Given its proximity to Asia and history with the U.S., it might not be surprising to find Filipino food has many of the same presentations and aromatics as Americanized Chinese food. Garlic, ginger, green onions and star anise are popular ingredients, and there are noodle dishes (pancit), stews (paksiw) and deep-fried spring rolls (lumpia). One of the main differences, however, is more of an accent on savory-sour flavors. Whether it comes from garlic, citrus or vinegar, acidity is a defining quality of Filipino food.
WNY has a small but thriving Filipino community that is centered around religion and social groups. Events put on by these organizations are far and away the most accessible places to find Filipino cooking, which is made either by small catering companies or home cooks.
Originally from the Philippines and a WNY resident for several decades, Elenita Reyes says she is still faithful to the traditional ways of cooking, as are most home cooks in the community.
“When I cook, I still cook in the Filipino way,” she says. “Some people, to save time, will use frozen carrots instead of chopping fresh carrots. But I don’t do that. I cut my own carrots, my own onions and my own green beans.”
WNY Filipino food isn’t just coming from home cooks. Restaurants can now be found in both Buffalo and Rochester, as well as just over the border in Canada.
Merlita Snow opened Casa Merlita Philippine Cuisine in Rochester in early 2018 after repeatedly getting quizzed about the lack of Filipino restaurants in the area.

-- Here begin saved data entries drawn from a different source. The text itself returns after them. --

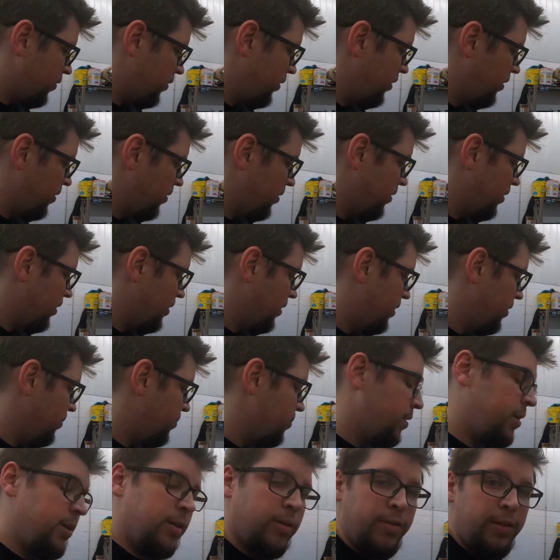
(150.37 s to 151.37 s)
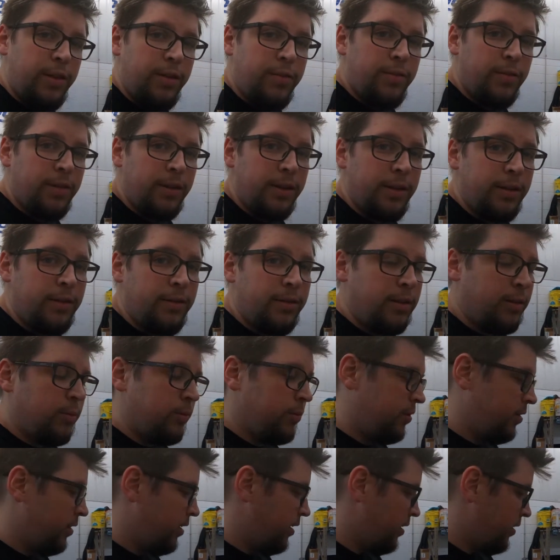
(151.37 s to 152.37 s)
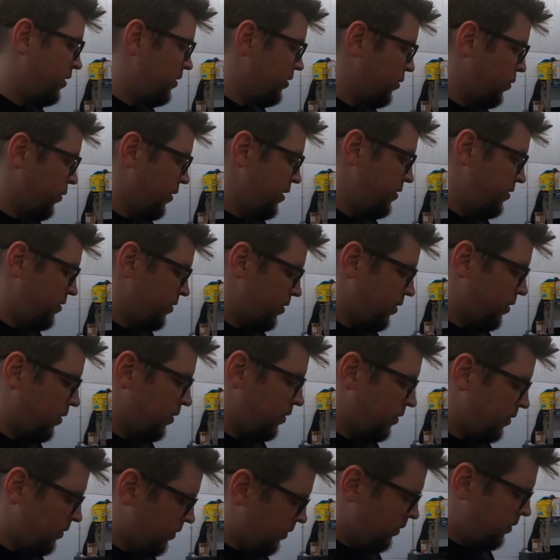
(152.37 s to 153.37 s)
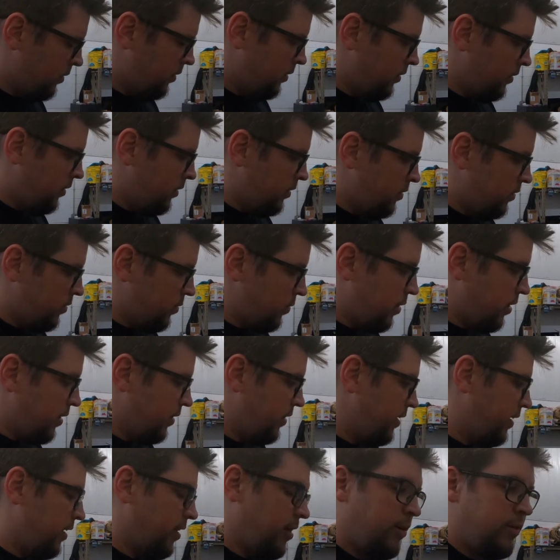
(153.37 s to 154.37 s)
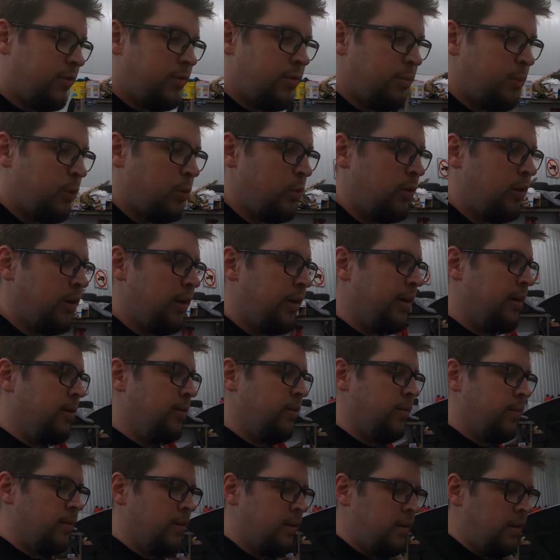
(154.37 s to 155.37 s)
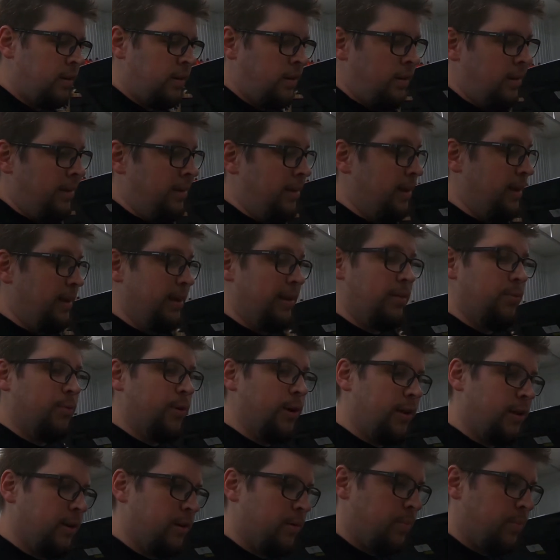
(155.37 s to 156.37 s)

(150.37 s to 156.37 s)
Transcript: the BOV flange that was there to reinsert. So cut that off, smoothed it out, and waiting on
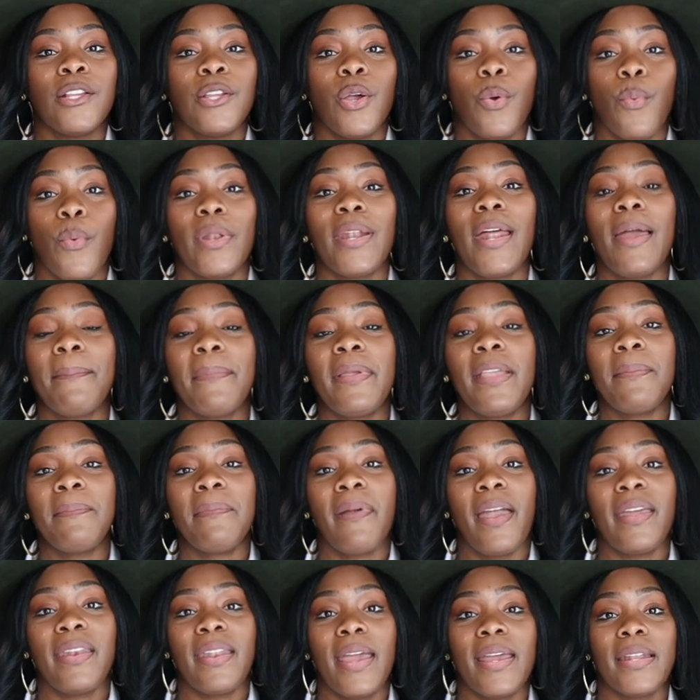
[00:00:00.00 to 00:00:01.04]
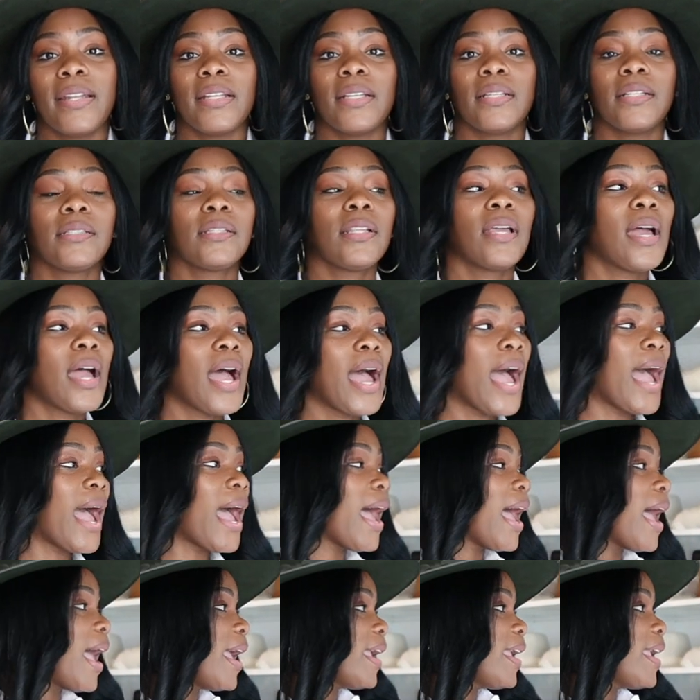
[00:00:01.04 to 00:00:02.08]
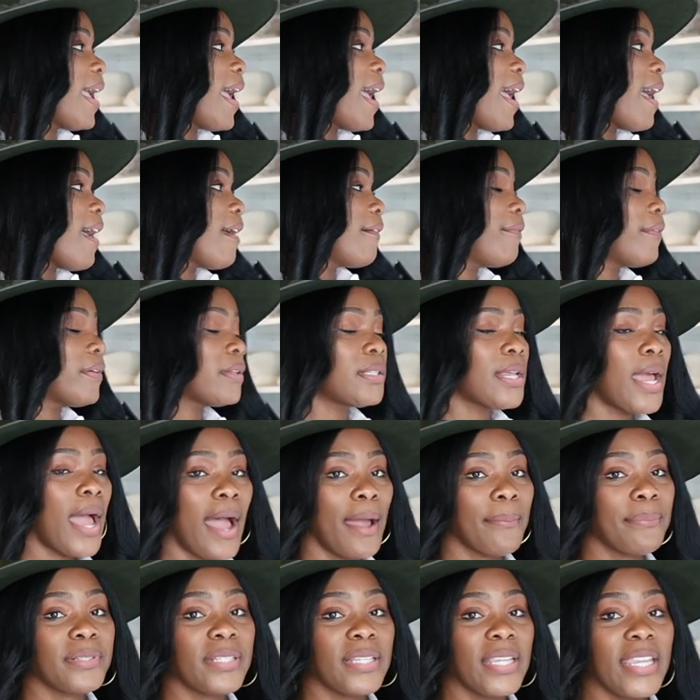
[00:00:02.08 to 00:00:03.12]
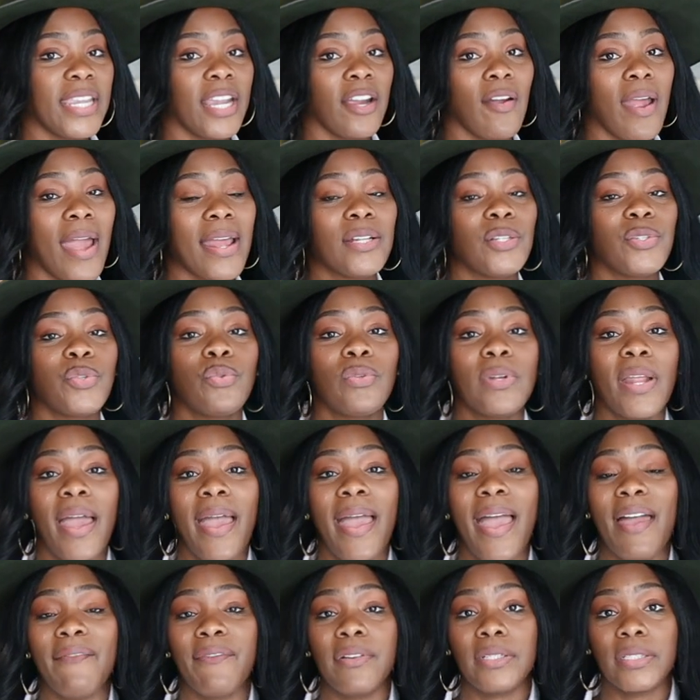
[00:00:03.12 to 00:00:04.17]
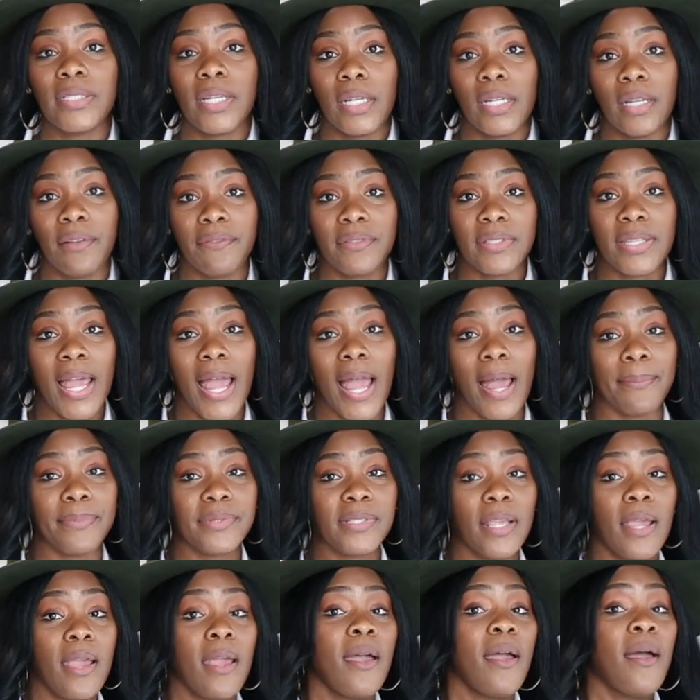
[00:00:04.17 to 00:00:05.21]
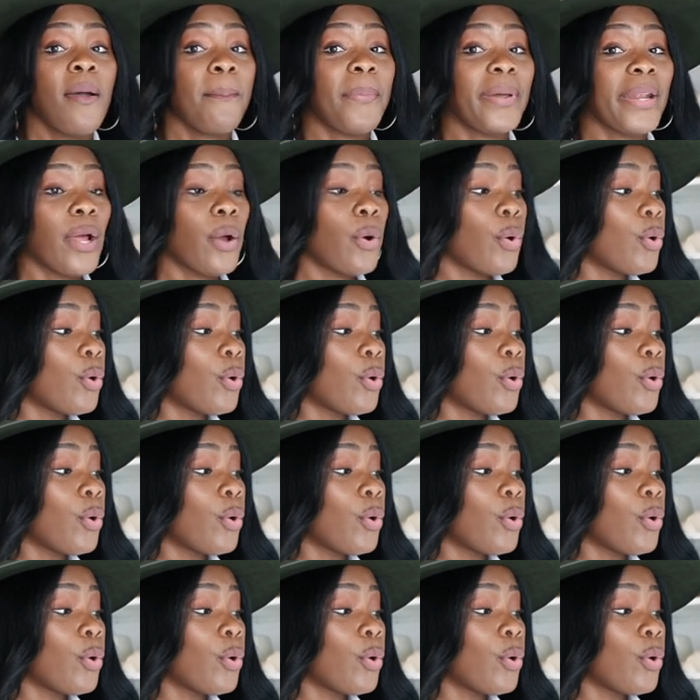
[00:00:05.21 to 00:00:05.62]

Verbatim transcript: What I mean by that is I have tops here. I do not have a ton of tops, but I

“When I started the restaurant, I would meet a lot of Filipinos,” she says. “They would introduce themselves, and say, ‘I’m half Filipino!’, ‘My dad is Filipino’ and so on. I was thinking, I didn’t know that there were so many Filipinos and half-Filipinos in Rochester!”
She’s noticed more and more non-Filipinos coming out to try Filipino food the first time, with about 70 percent of her current customers being non-Filipino. She adds that her non-Filipino customers are a lot more adventurous than she expected. For instance, she’s noticed a growing interest in sinigang–a sour soup that can be quite different for the standard American palate.
In December 2018, Kathrene’s Cuisine opened a food stall in the Broadway Market, giving Buffalo its only open-to-the-public Filipino restaurant.
“We started with pork adobo and chicken adobo, and then we introduced the chicken caldereta, a Filipino version of chicken curry and our famous pork barbecue,” says owner Kathrina Disto. “We didn’t just experiment with the menu. We observed through traveling what dishes are familiar, not just with Filipinos, but with Americans as well.”
“When you start a business like this, people aren’t familiar with the flavors, so we begin by educating through taste tests we conduct,” she adds.
The Kathrene’s Cuisine food stall is very similar to a ‘carinderia,’ a food stall you might find in the Philippines. Carinderias don’t tend to have menus or even a large menu board—just a steam table full of various dishes that customers can choose from. Disto says she hopes to launch a food truck and then a brick-and-mortar restaurant in the near future.
Although we don’t have one in WNY, there are upscale, chef-driven Filipino restaurants popping up in major cities across the country, such as Bad Saint in Washington, DC and Maharlika in New York City. Self-professed foodie Doris Rhodes moved to WNY from Manila in the ‘90s after completing her medical residency, and she has made it a point to explore this emerging, epicurean version of food she knows so well.
“The way that [these restaurants] present it is really different, in a good way: familiar ingredients, but very well combined,” Rhodes says.
While we wait for local Filipino food to reach that level of sophistication, we can appreciate restaurants like Merlita’s and Kathrene’s offering a unique opportunity to enjoy authentic Filipino food, raising awareness in the process.
“Our food is in the middle of the spectrum, like Dallas is in the middle of the U.S.,” Snow says. “It’s not too sour. It’s not too sweet. It’s just right.”